Email Processing

From Grooper Wiki
(Redirected from Expand Attachments)

This article is about the current version of Grooper.

Note that some content may still need to be updated.

2025

Grooper is capable of processing documents imported from email. Both email attachments and the email body itself can be processed just like any other imported document in Grooper, but there are a few differences in processing.

You may download the ZIP(s) below and upload it into your own Grooper environment (version 2025). The first contains one or more Batches of sample documents. The second contains one or more Projects with resources used in examples throughout this article.

About

Grooper can ingest email messages, condition them for further processing, and process the email's body and/or any attachments (just like any document in Grooper).

However, there are several considerations when processing documents that come in from an email source:

  1. Import considerations - Are you importing emails manually or do you want an Import Watcher service to periodically poll an import source for new emails coming in or bring them in at scheduled times?
  2. Attachment considerations - Does the email have attachments that need to be processed?
  3. Body considerations - Do you want to process the email body? If so, do you need to just process the body's text? Do you need to process the rendered HTML seen in an email client? Does the email have any images you need to process?
  4. Changes to the Batch Process - Based on your answers to questions 2 and 3, the Batch Process will need to be adjusted to accommodate the scenario.

How To

In the following sections you will learn the differences in importing and processing emails rather than importing documents through a different connection such as an NTFS.

Import considerations

When importing emails, it is recommended to use one of two CMIS Import providers: Import Descendants or Import Query Results.

Of the two, Import Query Results is more common for importing email messages. This article will focus on using this Import Provider.

Main import considerations

When configuring email import, there are three main considerations:

  • How do you want to connect to the email source? Grooper will use a "CMIS Connection" to do this.
  • Do you want to perform a user-directed (ad-hoc) import? Users will perform the import from the Imports Page.
  • Do you want to perform automated (scheduled) imports? The import will will be performed by an Import Watcher service.

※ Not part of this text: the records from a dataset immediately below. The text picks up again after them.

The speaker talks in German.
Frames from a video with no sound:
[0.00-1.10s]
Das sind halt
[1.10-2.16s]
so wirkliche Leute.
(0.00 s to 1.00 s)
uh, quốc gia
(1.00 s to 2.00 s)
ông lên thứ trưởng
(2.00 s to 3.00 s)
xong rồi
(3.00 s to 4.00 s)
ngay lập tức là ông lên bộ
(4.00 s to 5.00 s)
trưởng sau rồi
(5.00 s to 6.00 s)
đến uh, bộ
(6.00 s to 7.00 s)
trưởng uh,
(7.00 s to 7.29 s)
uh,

Common secondary considerations

After resolving the main import considerations, ask yourself:

  • Are you going to filter the import by message properties like the sender or sent date or text in the subject line? This is where Import Query Results really shines. It will selectively import files that match criteria set by the search query. Searches are defined by a SQL-like query called a "CMISQL Query" that uses file metadata and folder hierarchies to set search parameters.
  • Are you going to dispose of the emails after importing them? If so, how? Disposing of imported files is particularly important for automated imports. Files can be "disposed" by deleting them, moving them, or updating their metadata.
  • Is "sparse import" right for you? Sparse imports can speed up import time. Instead of copying file content from the import source into the Grooper Repository, sparse import establishes links to file content when adding document folders to the Batch. However, there are other considerations besides import speed you will need to evaluate when performing a sparse import which we will expand on later in the article.

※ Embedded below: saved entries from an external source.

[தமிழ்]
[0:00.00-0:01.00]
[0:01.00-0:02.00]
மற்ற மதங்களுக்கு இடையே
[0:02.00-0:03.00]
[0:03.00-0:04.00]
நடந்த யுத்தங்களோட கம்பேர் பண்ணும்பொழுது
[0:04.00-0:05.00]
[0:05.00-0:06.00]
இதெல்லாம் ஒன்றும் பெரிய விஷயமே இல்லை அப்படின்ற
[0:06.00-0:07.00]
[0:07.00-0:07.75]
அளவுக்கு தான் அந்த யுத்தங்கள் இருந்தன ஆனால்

Creating a CMIS Connection

To import from your email, you will first need a CMIS Connection. A CMIS Connection is what Grooper uses to connect to external content management systems, including email clients. There are two "CMIS Connection Types" that can be used for email imports.

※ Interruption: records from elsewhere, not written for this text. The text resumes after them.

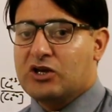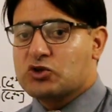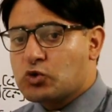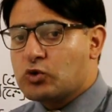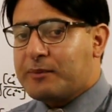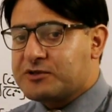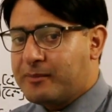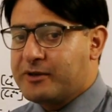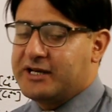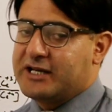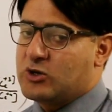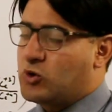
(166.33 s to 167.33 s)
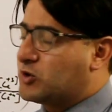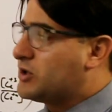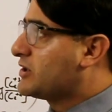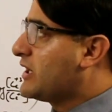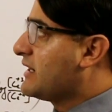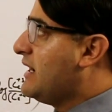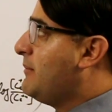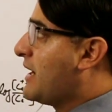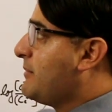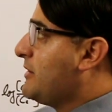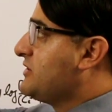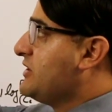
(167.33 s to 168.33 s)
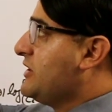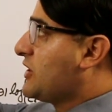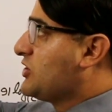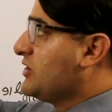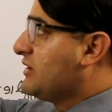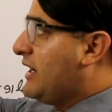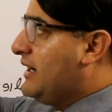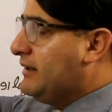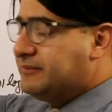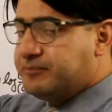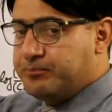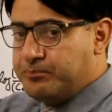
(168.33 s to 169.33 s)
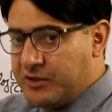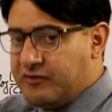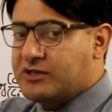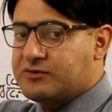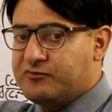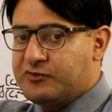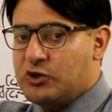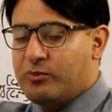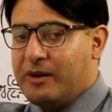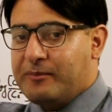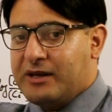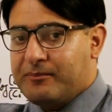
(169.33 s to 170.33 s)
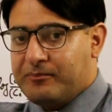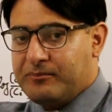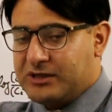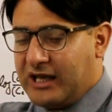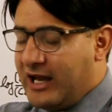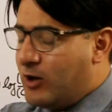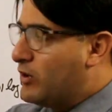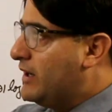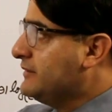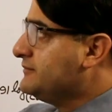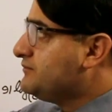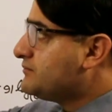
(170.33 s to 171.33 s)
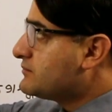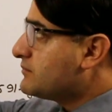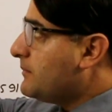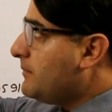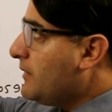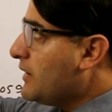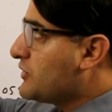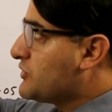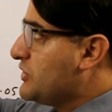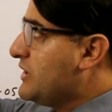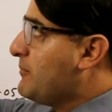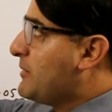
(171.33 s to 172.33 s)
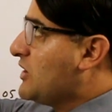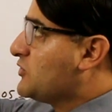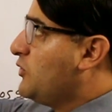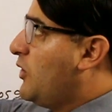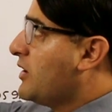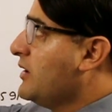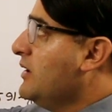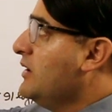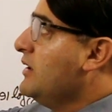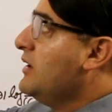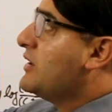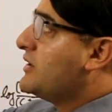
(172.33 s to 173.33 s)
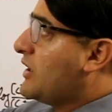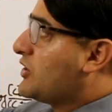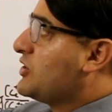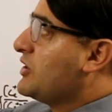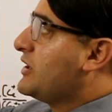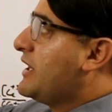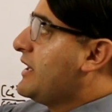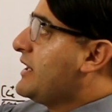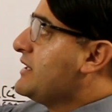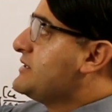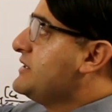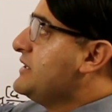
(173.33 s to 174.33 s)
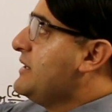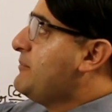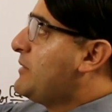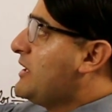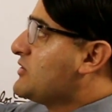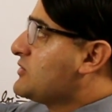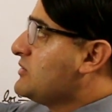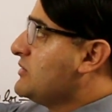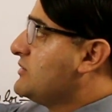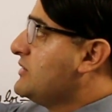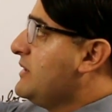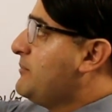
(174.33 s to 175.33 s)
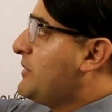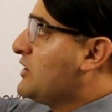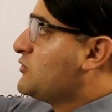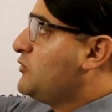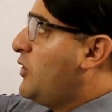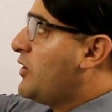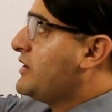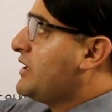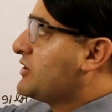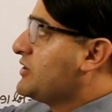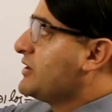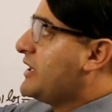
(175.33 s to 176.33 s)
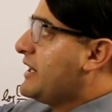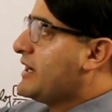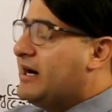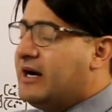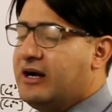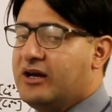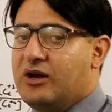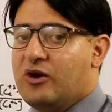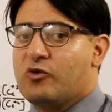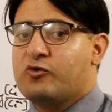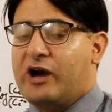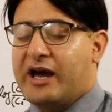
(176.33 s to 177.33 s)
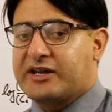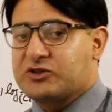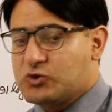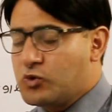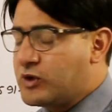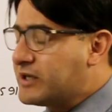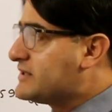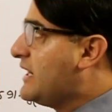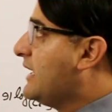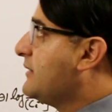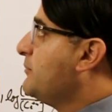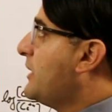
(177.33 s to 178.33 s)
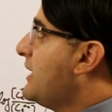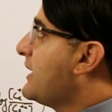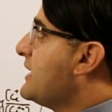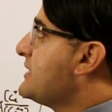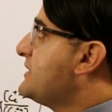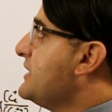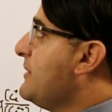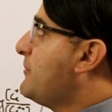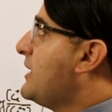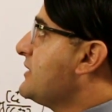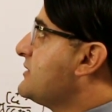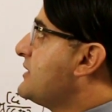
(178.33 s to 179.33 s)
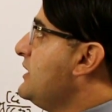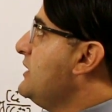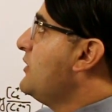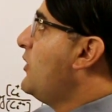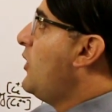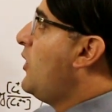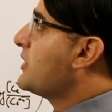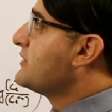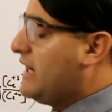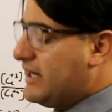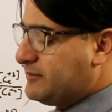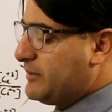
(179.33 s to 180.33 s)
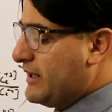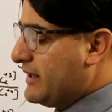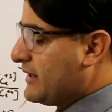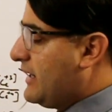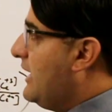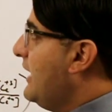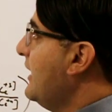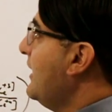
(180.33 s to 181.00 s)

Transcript: स्टूड आप समझने की कोशिश करना हमारे पास ये रिएक्शन था प्रीवियस वीडियो में हमने बताया हुआ है सीरियम प्लस फोर रिएक्शन करेगा सीरियम प्लस सीरियम प्लस फोर रिएक्शन करेगा फेरस टू के साथ बनेगा सीरियम प्लस थ्री और साथ बनेगा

  • Exchange - Connects Grooper to Exchange email servers. This is used to connect to Outlook inboxes.
  • IMAP - Connects Grooper to any email client using the IMAP protocol.

The Exchange connection is both more common and more fully featured. For these reasons, we will focus on importing emails from an Outlook inbox in this article.

Step 1: Create a new CMIS Connection

  1. Right click a Project in your Grooper Repository.
  2. Select "Add", then "CMIS Connection..."
  3. In the pop-up window, name your CMIS Connection.
  4. Click "Execute" to finish.

Step 2: Configure the CMIS Connection

  1. Select the CMIS Connection and make sure you're on the "CMIS Connection" tab.
  2. Select the Connection Settings property and press its dropdown list button.
  3. Select "Exchange" from the list.
  4. Expand the Connection Settings properties and enter the Exchange server's host name or IP address in the Host Name property.
    • For Microsoft 365 Outlook users, enter outlook.office365.com
  5. Configure the Authentication Method you are using to log into the email client.
    • Exchange OAuth is the easiest and most common method.
  6. Use the Mailbox List editor to enter at least one mailbox (even if this is simply your own email address).

FYI

The Use Search Folder property will enable an Exchange "Search Folder". This will enhance the query capabilities of Import Query Results and the imported CMIS Repository's "Search" tab.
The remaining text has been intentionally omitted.